The NFL’s reported 2024 Chiefs schedule certainly feels a bit exploitative

The 2024 NFL regular season schedule hasn’t yet been announced — but it already looks thoroughly exhausting for the Kansas City Chiefs and their fans.

The Chiefs’ success has placed it directly inside the league’s spotlight following four Super Bowl appearances — and three wins — in the last five seasons. But future Hall of Fame tight end Travis Kelce’s relationship with pop icon Taylor Swift increased the lumens, pointing a bigger audience toward Kansas City than ever before.

The NFL has no interest in wasting that. That’s why the league is using the Chiefs as a battering ram to force its continued expansion upon the world.

This means combining ideas meant to both line the league’s coffers and make the game more expensive and less accessible to fans. 2023’s Black Friday game is back, but if you want to see Patrick Mahomes take on the Las Vegas Raiders, welp, you’d better have Amazon Prime. The success of last year’s Christmas Day games — which at least made some sense since the holiday fell on a Monday — has led to more Christmas games in 2024… where the holiday falls on a Wednesday.

Kansas City drew that assignment, too. (Aside: nothing about last year’s Christmas Day Chiefs game suggests the world needs another.) Want to watch it? You’re gonna need to pony up for Netflix on top of that Amazon Prime subscription.

This comes after the team’s Wild Card playoff game against the Miami Dolphins wound up paywalled being the lagging, pixelated screens of NBC’s Peacock service. That game set national streaming records and showed the NFL there was still meat left to be butchered from this cash cow.

The early leaks of the 2024 schedule suggest the league won’t waste the squeal when it comes to the Chiefs’ ever-expanding fandom. While a steady diet of nationally broadcast primetime games will be available — starting with the traditional reigning champion’s season opener on NBC Thursday night — it’s clear the league sees Kansas City as the tip of the spear. If you want to watch Andy Reid’s team each week, whether that’s to observe Mahomes’ wizardry, appreciate Steve Spagnuolo’s defensive aggression or support Taylor Swift while she supports her new favorite team, you’re going to need Sunday Ticket, Netflix and Amazon Prime at the very least.

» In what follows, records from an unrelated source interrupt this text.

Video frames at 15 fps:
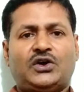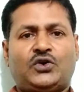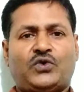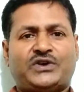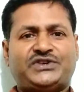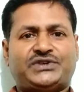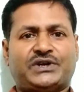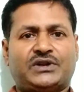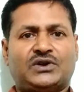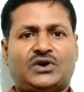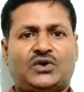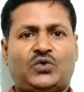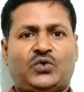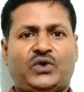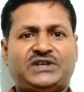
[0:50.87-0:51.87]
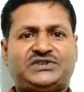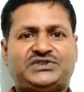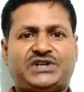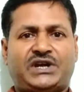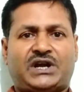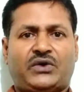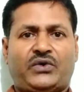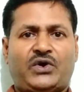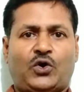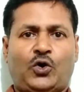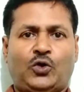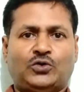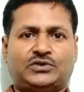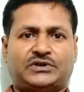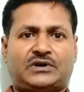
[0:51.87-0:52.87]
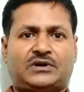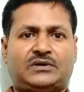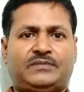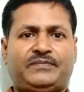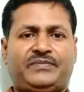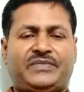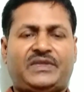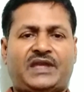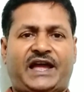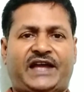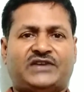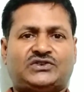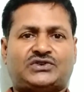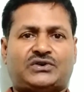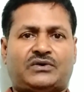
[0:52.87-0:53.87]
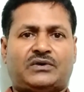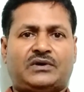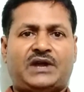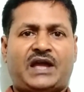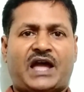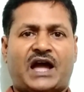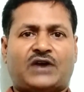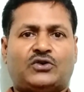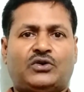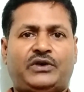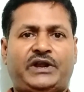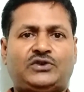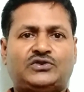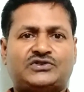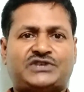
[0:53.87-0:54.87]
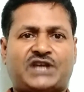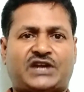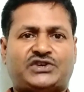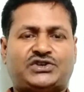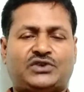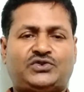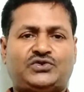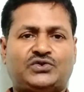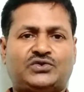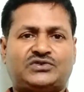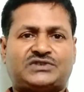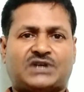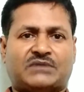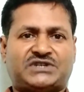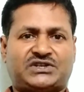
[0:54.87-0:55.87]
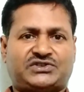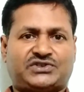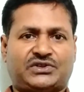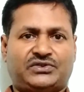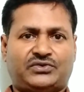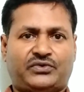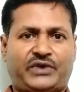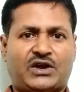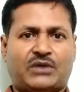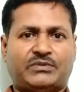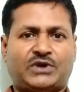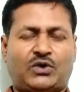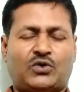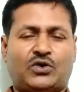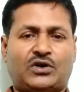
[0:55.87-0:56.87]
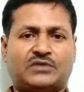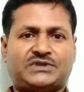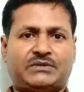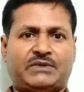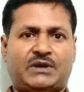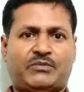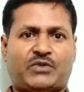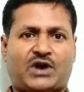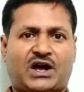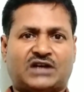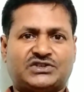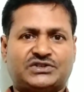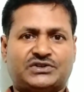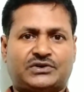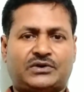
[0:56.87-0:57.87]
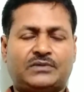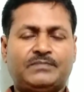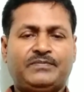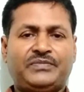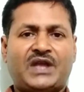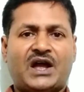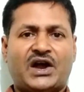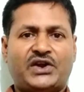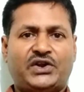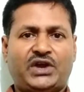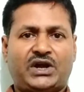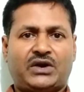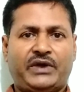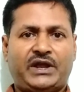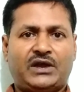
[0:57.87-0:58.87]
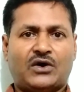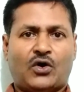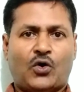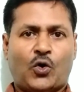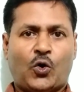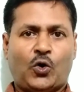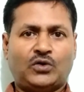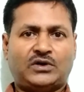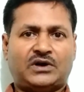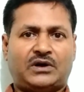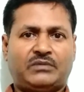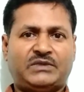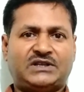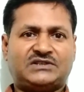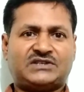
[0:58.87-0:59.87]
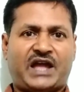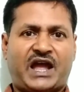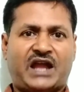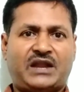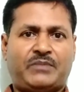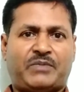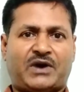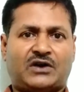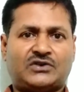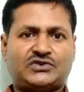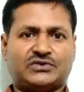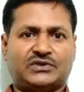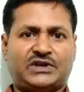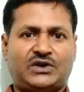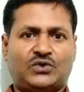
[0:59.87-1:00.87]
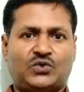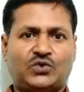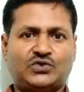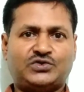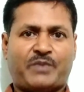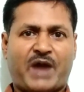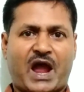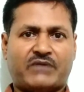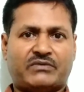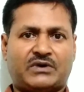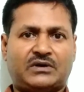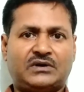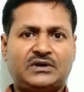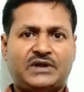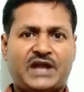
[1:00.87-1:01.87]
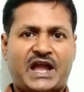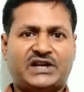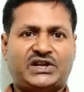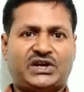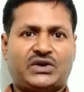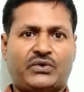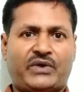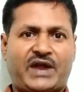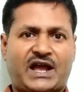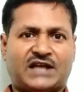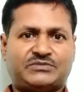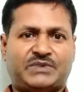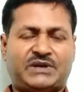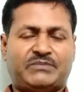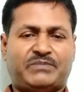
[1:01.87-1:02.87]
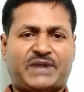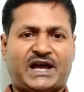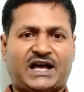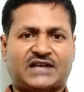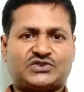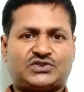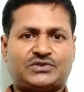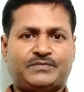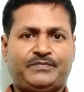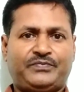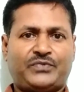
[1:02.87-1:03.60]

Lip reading: Question: who is decree holder? Answer: according to Section 2, Subsection 3 of the Code of Civil Procedure, decree holder means any person in whose favor a decree has been passed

That expansion into new, subscription-based markets won’t end there. Amazon’s Thursday Night Football deal begat Peacock’s bid for an exclusive playoff game. Peacock’s streaming success for a frigid Wild Card game that wasn’t particularly competitive drew Netflix into the fold. The NFL is searching for a saturation point it may not hit until it has games five days a week in two continents on three over-the-air networks, two cable ones and six streaming services.

The league’s hypothesis is this limit does not exist. It’s turning Chiefs fans into its guinea pigs for this experiment. Maybe 2024 will be the breaking point that deters commissioner Roger Goodell in his quest for world domination. But more likely it’ll be a season filled with triumphant press releases touting streaming numbers without tacitly mentioning how much extra cash was milked out of fans to get there.